Les évêques congolais avaient inscrit quatre points majeurs sur la feuille de route des négociations: la non candidature de Joseph Kabila à un troisième mandat, la non modification de la constitution, le calendrier de l’élection présidentielle et l’architecture institutionnelle à mettre sur pied pour encadrer le processus. Jusque tard dans la nuit de jeudi à vendredi, les délégués des signataires de l’accord du 18 octobre entre la majorité et une partie de l’opposition, et ceux du Rassemblement formé autour d’Etienne Tshisekedi, ont donc négocié, poussés par l’Eglise, pour conclure un compromis politique. Il semble que tout s’est accéléré et que le camp du président Kabila a finalement lâché du lest, alors que jusque là il se limitait à affirmer que le président « respecterait la constitution », laissant entrevoir que Joseph Kabila ne se représenterait pas, mais sans apporter de preuves formelles de cette intention.

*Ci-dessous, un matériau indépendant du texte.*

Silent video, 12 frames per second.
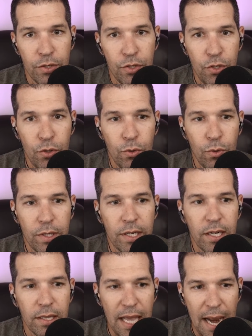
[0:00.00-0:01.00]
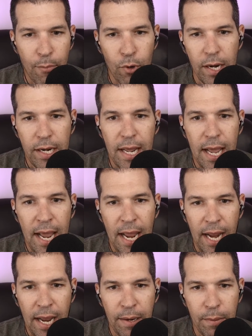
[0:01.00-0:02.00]
to collaborate
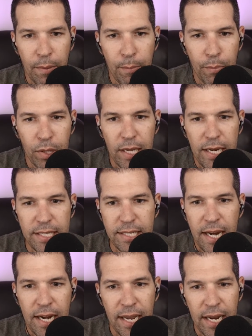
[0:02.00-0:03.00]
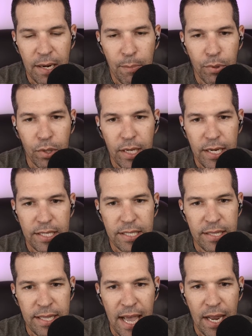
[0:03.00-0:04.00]
and place data in a place
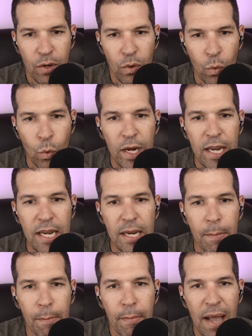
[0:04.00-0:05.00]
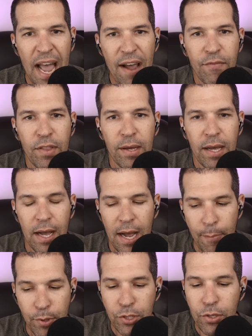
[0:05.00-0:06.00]
that we have the
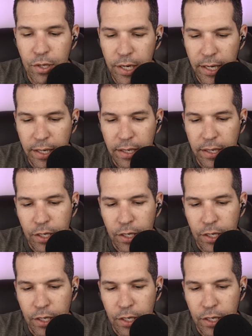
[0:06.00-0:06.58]
opportunitySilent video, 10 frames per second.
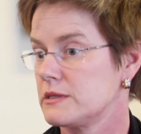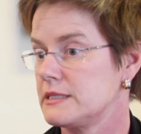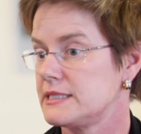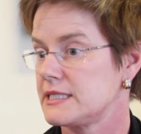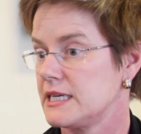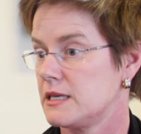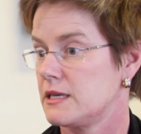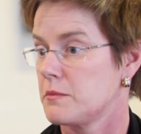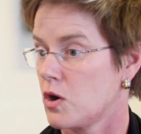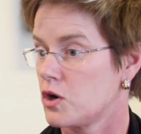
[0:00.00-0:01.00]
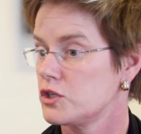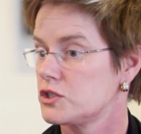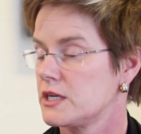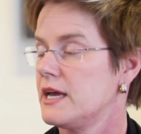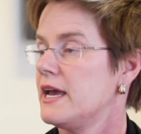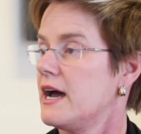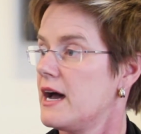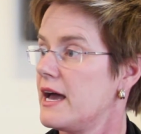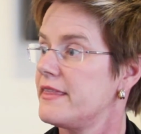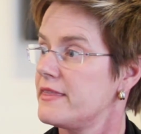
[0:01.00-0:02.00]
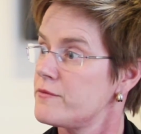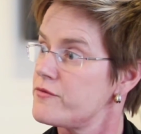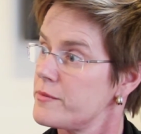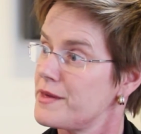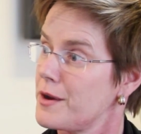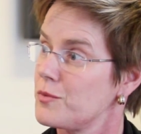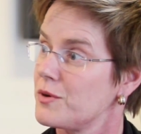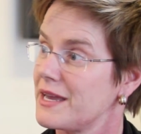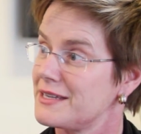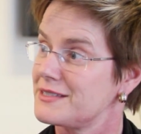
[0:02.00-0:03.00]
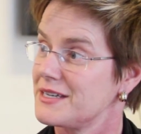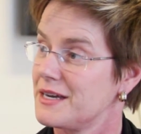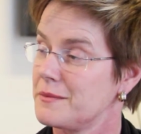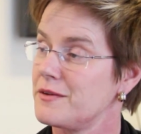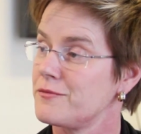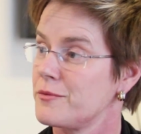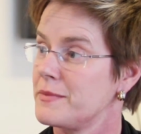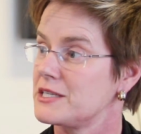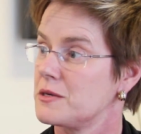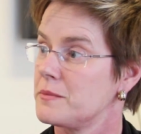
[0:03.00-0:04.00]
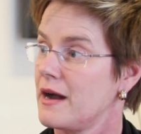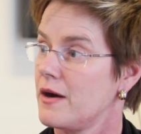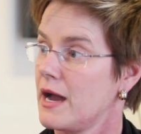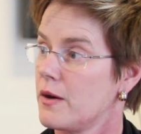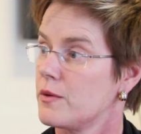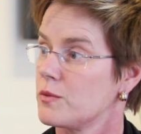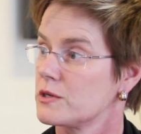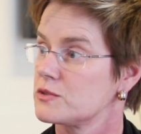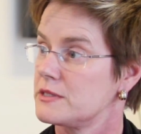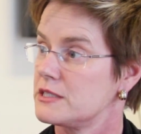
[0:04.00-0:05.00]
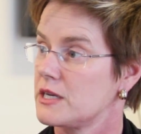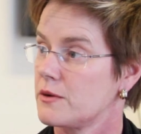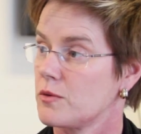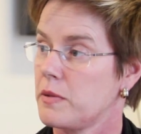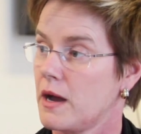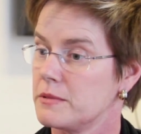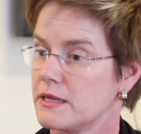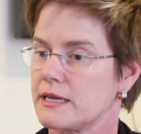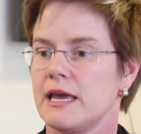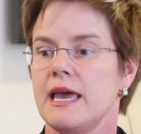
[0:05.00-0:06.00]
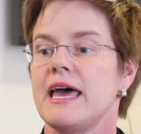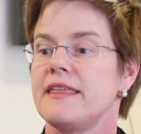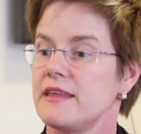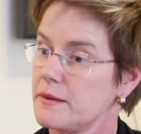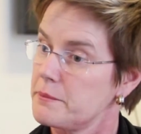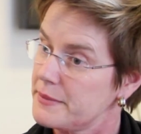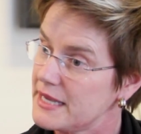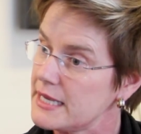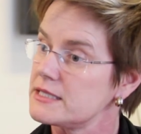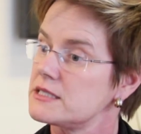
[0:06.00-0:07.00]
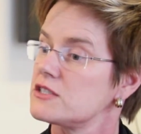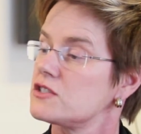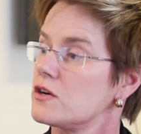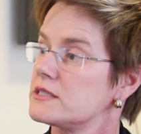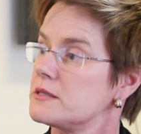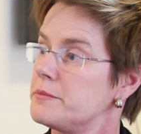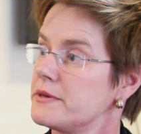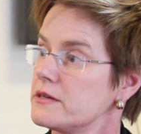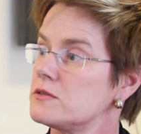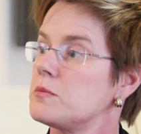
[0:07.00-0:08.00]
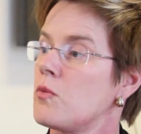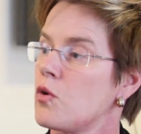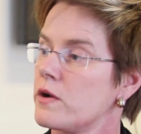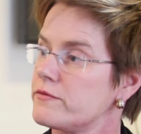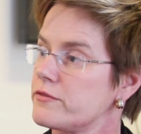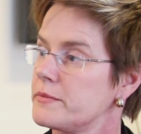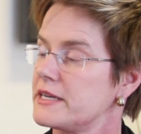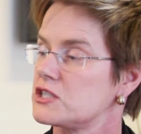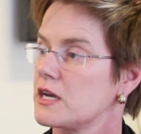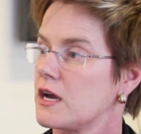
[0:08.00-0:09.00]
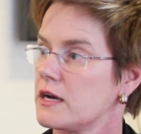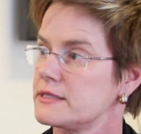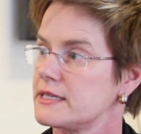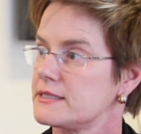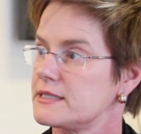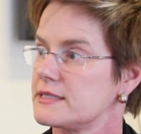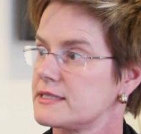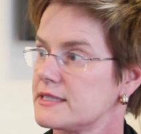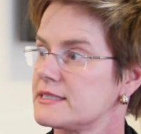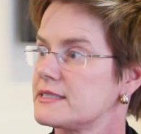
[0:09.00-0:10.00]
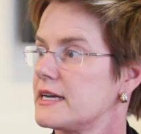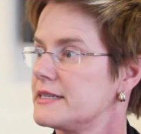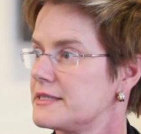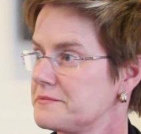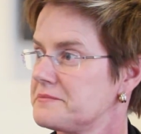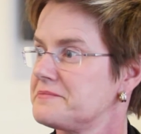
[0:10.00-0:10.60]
release in March, and then from there we'll get information about how it works with the general public, and then begin to start to build more information and content into the site.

Cette fois, selon l’AFP, contrairement aux conclusions de l’accord du 18 octobre, Joseph Kabila a accepté qu’il soit clairement stipulé dans le nouvel accord qu’il ne briguera pas un troisième mandat. Le président congolais s’est également engagé à ne pas initier un quelconque changement de la Constitution dans ce sens durant la période qui s’ouvre après le 19 décembre. Par ailleurs, le Rassemblement d’Etienne Tshisekedi obtient la création d’un Conseil national de transition qu’il a toujours réclamé, même s’il subsiste un doute sur la dénomination exacte de cet organe. Sa mission est toutefois clairement définie: veiller au respect de l’accord conclu et à ce que l’élection présidentielle ait lieu en décembre 2017 comme le réclamait les opposants qui craignaient de voir s’éterniser Joseph Kabila jusqu’en avril 2018.
Mais l’opposition a dû elle aussi, faire un geste: elle a accepté que Joseph Kabila reste à la tête de l’Etat jusqu’à la passation de pouvoirs avec un successeur élu alors qu’elle réclamait son départ immédiat. Précisons que si la Constitution congolaise prévoit bien qu’en cas de vacance du pouvoir, le président du Sénat – en l’occurrence Léon Kengo – assume l’intérim comme chef de l’Etat, il y un « hic »: comme pour Joseph Kabila, sa légitimé est bancale puisque la RDC n’a pas organisé d’élections législatives depuis plus de quatre ans!
L’AFP précise que l’opposition a aussi obtenu la garantie que le président ne chercherait pas à contourner d’une façon ou d’une autre l’interdiction constitutionnelle qui lui est faite de se représenter. Les parties se sont donc engagées à ne pas recourir au référendum ou tout autre moyen de modification ou de changement de la Constitution pendant la période de transition.
Compte tenu de cet accord et même s’il n’est pas encore signé, il faut espérer que la « rue » ne manifeste plus afin d’éviter une répression qui, inévitablement, ferait à nouveau des victimes. L’Eglise congolaise, avec le soutien ferme du pape François, s’est engagée totalement dans la recherche d’un accord entre le camp du président et ses opposants. Sa fermeté a payé. Son appel et celui de François ont été entendus: un beau « cadeau » à la veille de la fête de Noël.